Records to use below:

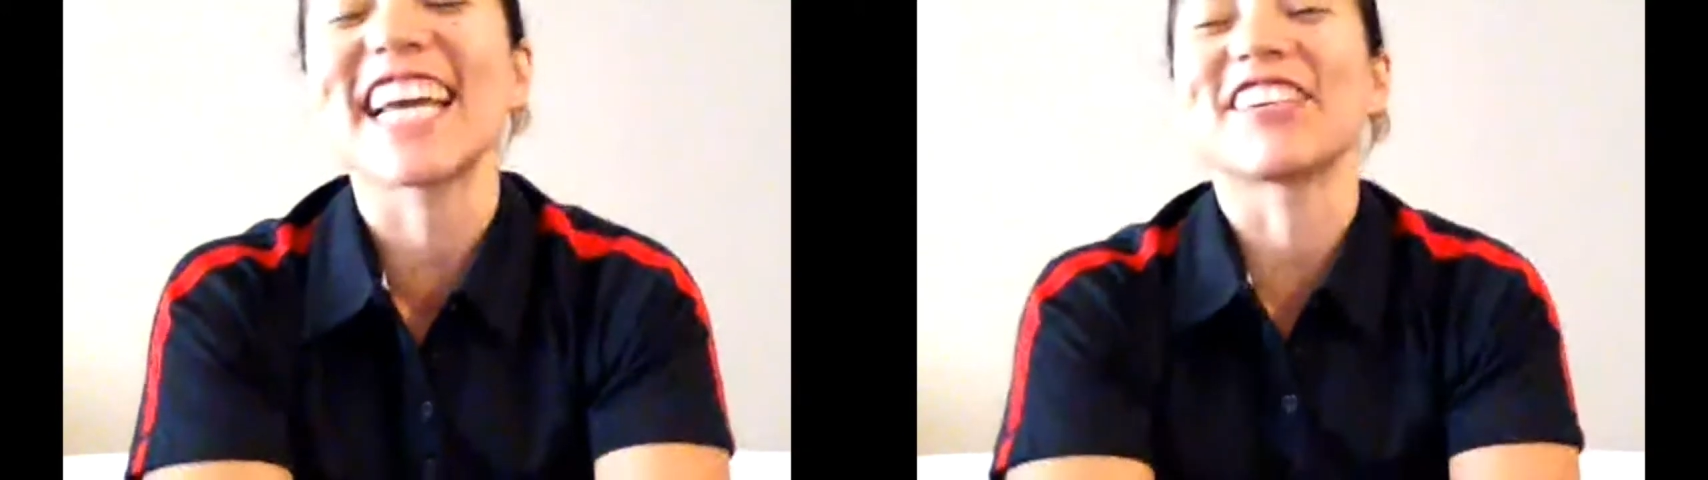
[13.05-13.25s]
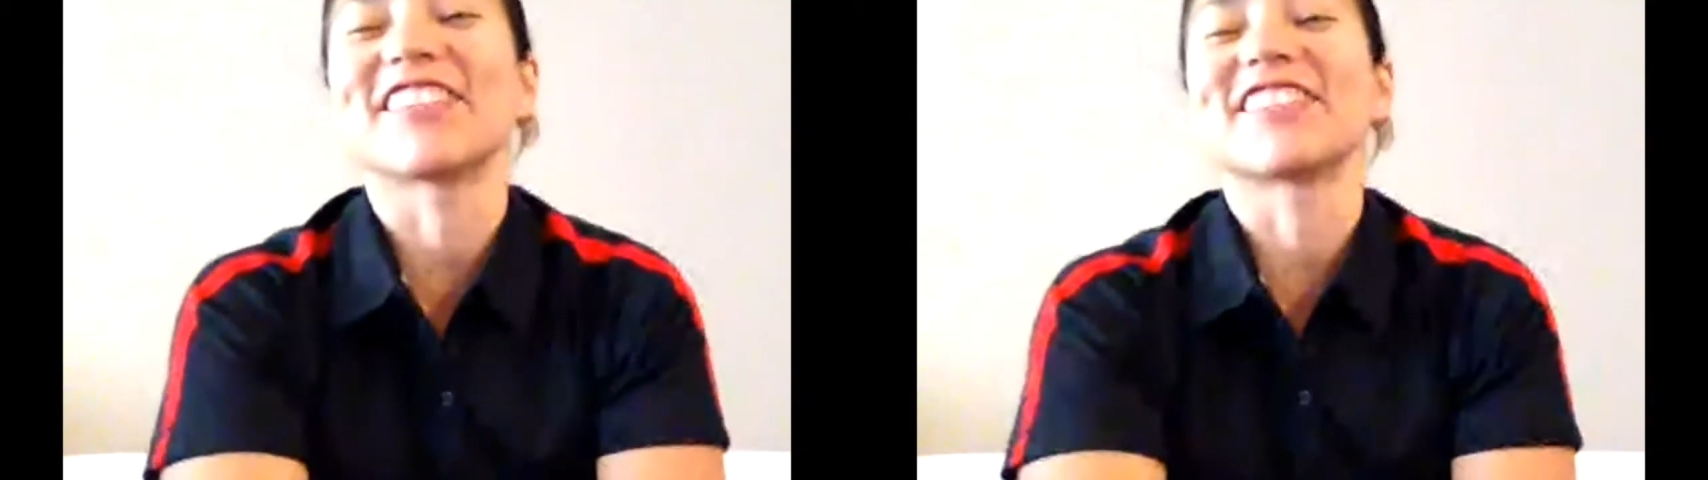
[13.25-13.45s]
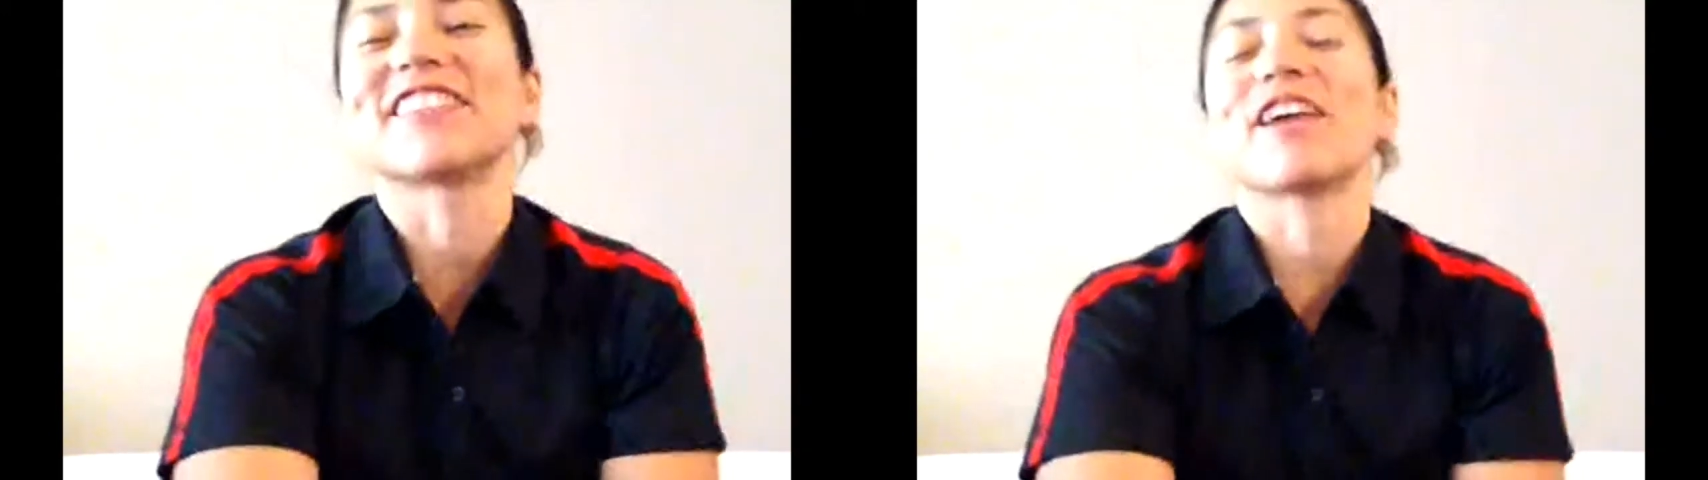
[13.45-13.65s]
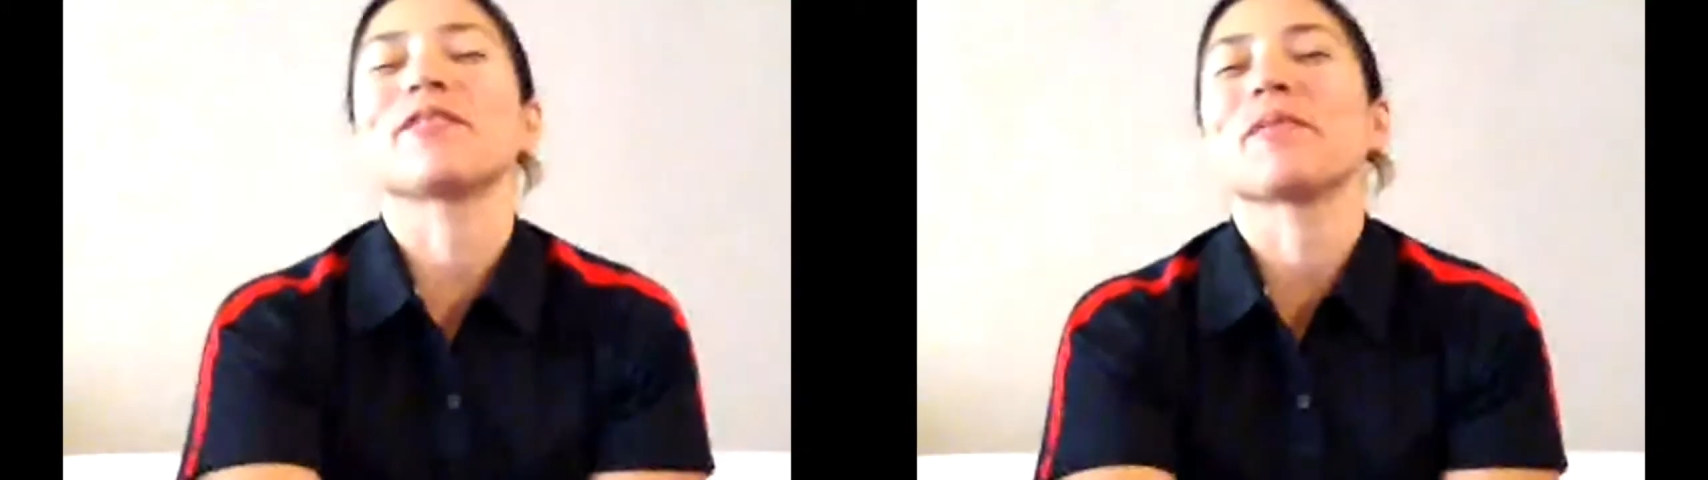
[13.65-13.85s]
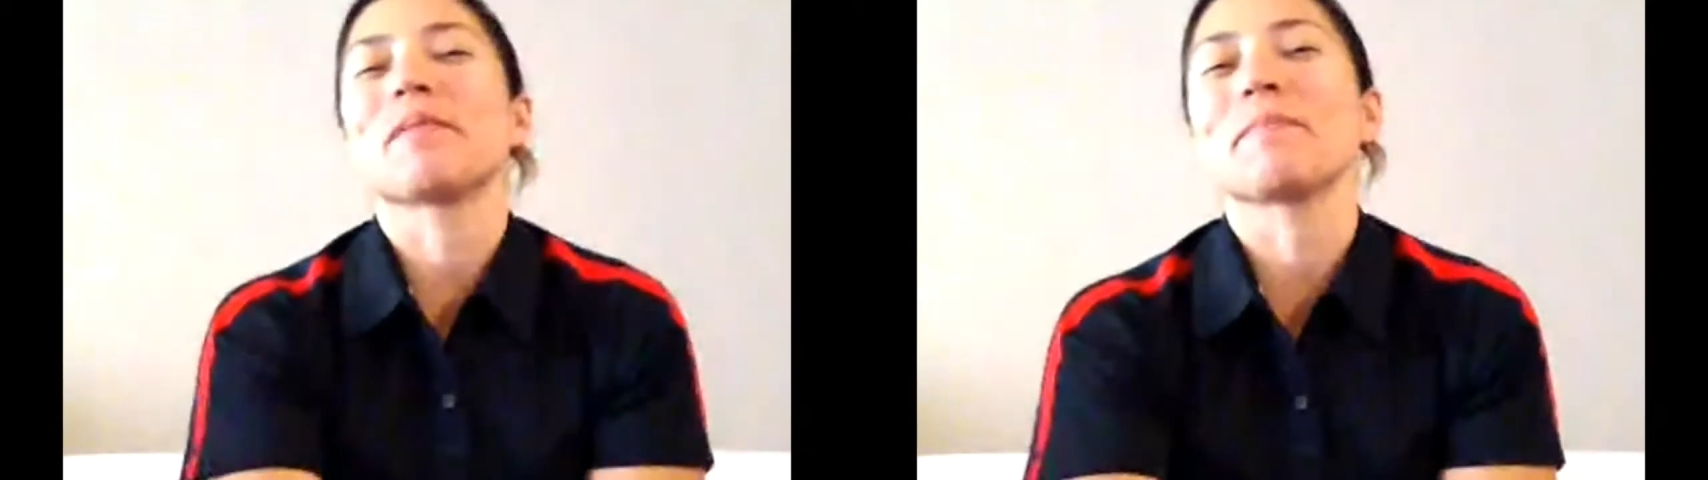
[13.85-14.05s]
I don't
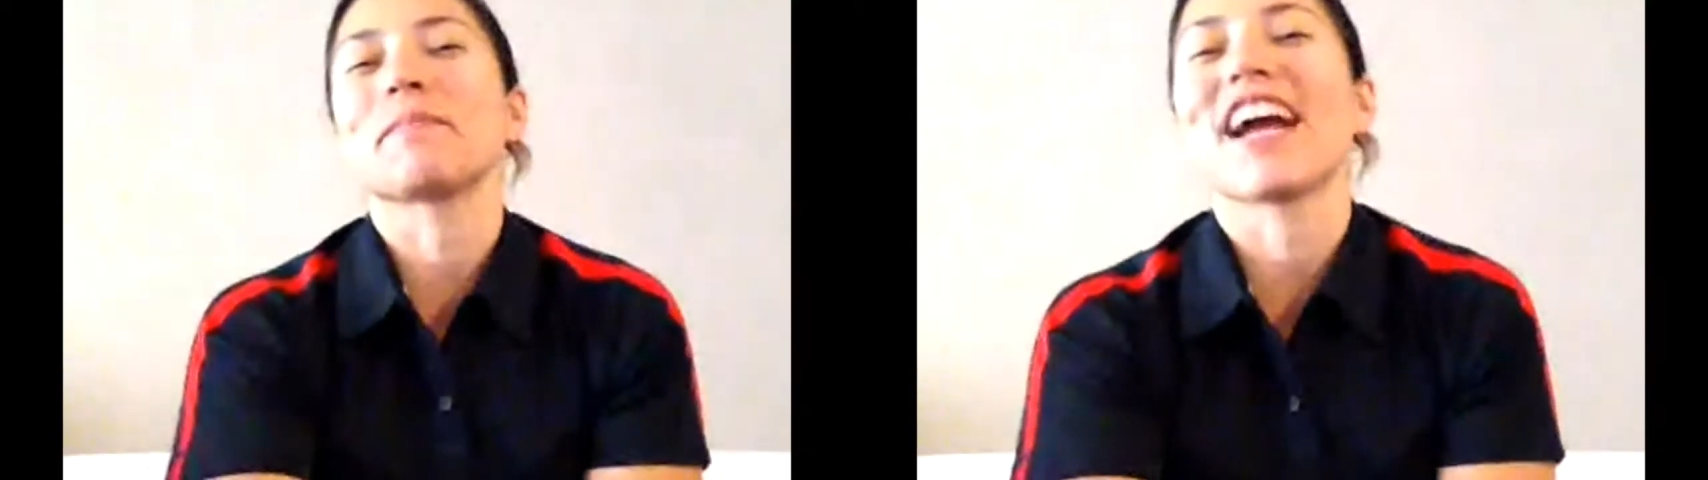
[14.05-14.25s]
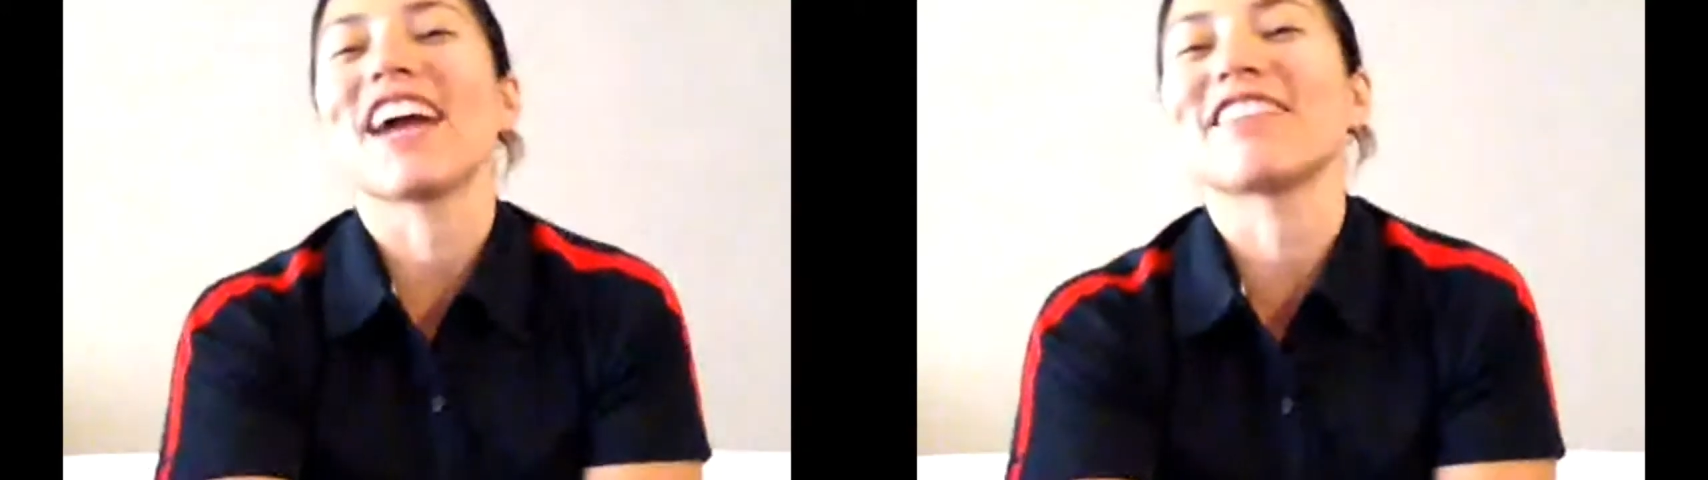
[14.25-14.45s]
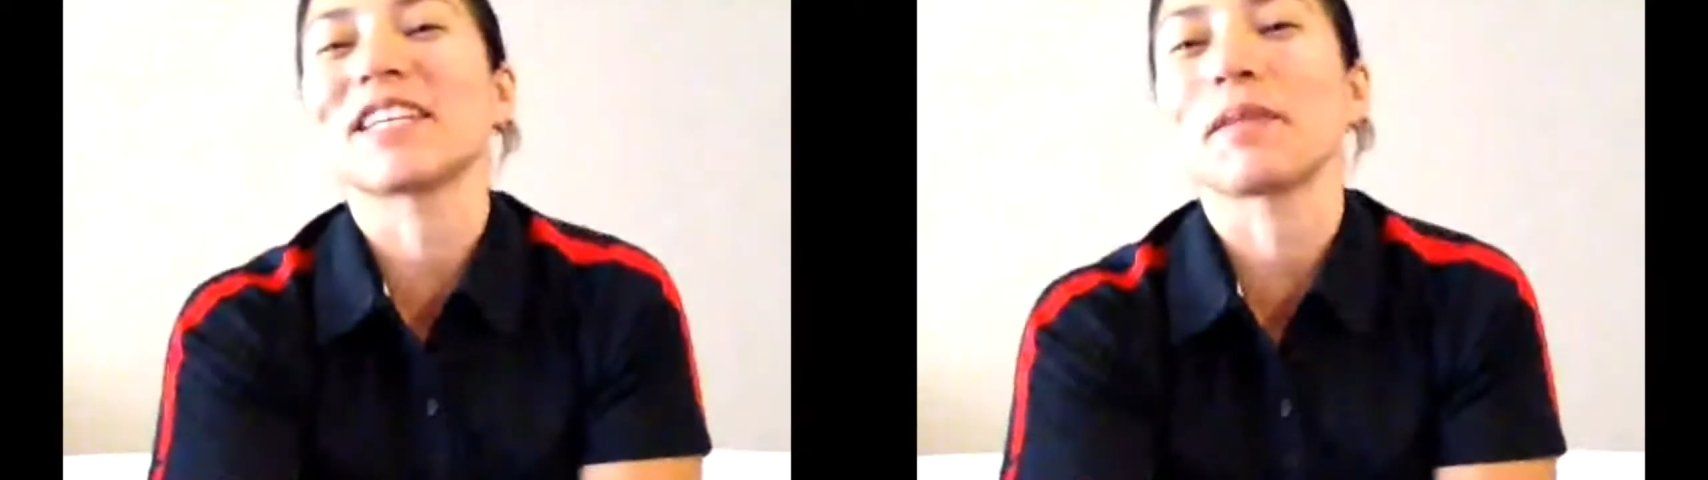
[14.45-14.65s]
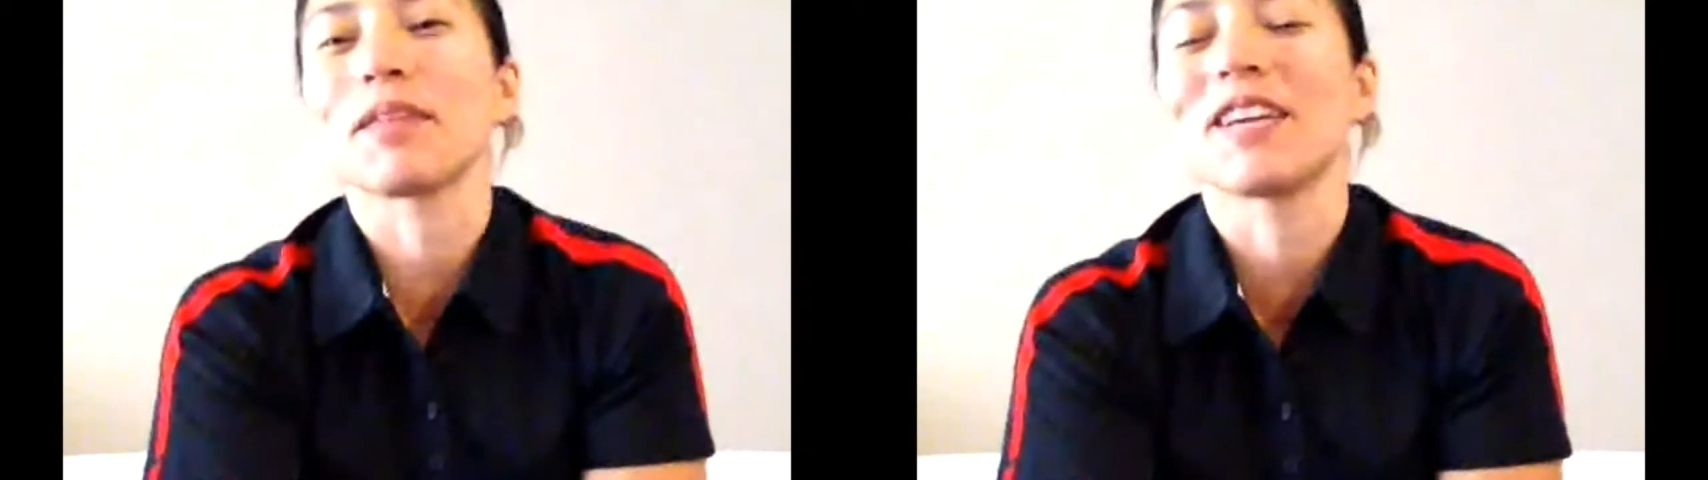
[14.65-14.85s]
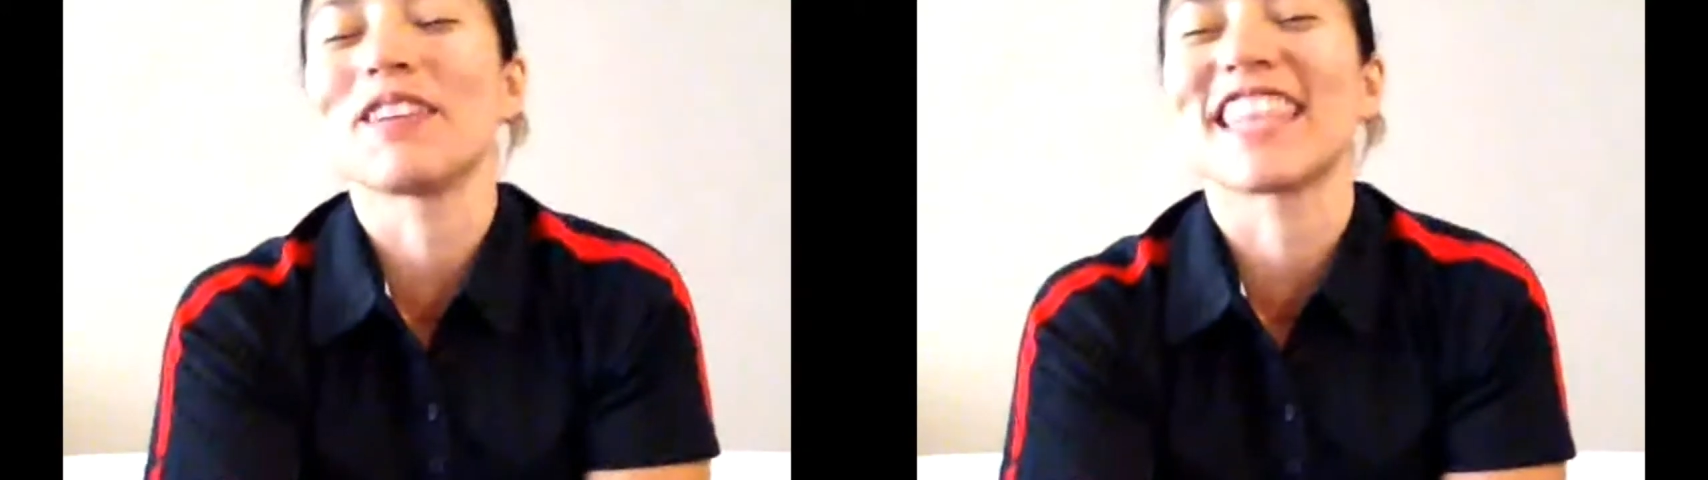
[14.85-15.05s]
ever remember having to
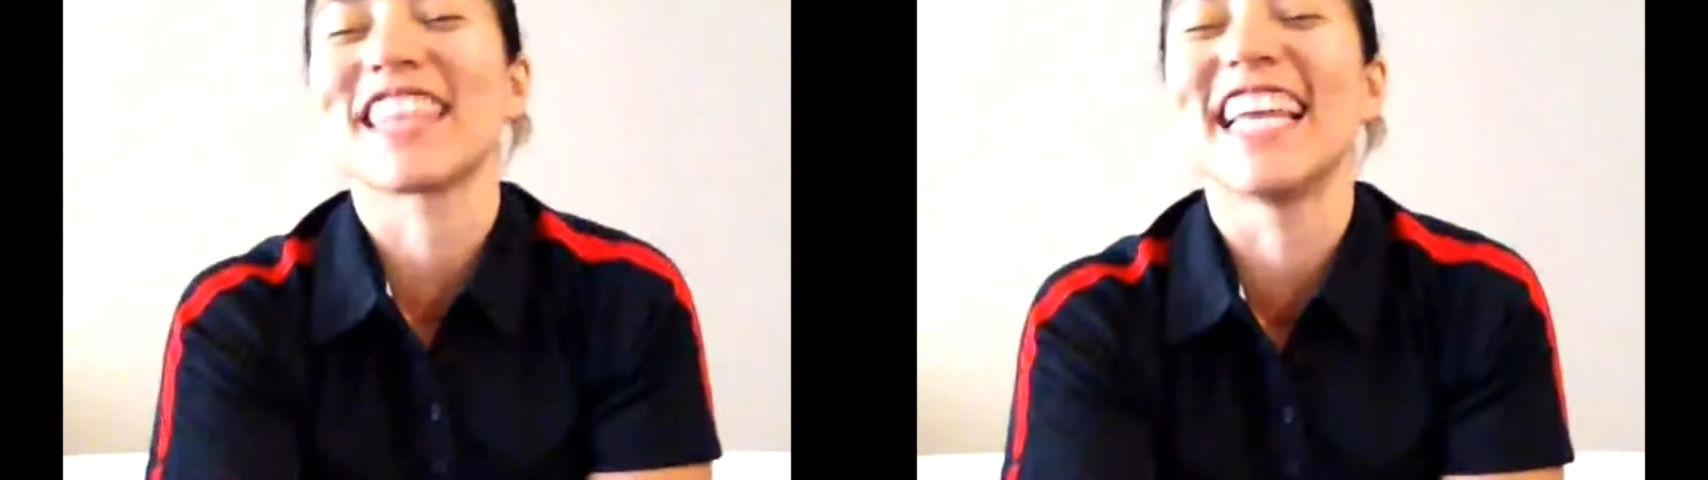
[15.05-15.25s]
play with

End of Records to use.

Work to complete:
Pictures stay out of this copy; write out the entries above exactly.

Output:
[13.05-13.25s]
[13.25-13.45s]
[13.45-13.65s]
[13.65-13.85s]
[13.85-14.05s]
I don't
[14.05-14.25s]
[14.25-14.45s]
[14.45-14.65s]
[14.65-14.85s]
[14.85-15.05s]
ever remember having to
[15.05-15.25s]
play with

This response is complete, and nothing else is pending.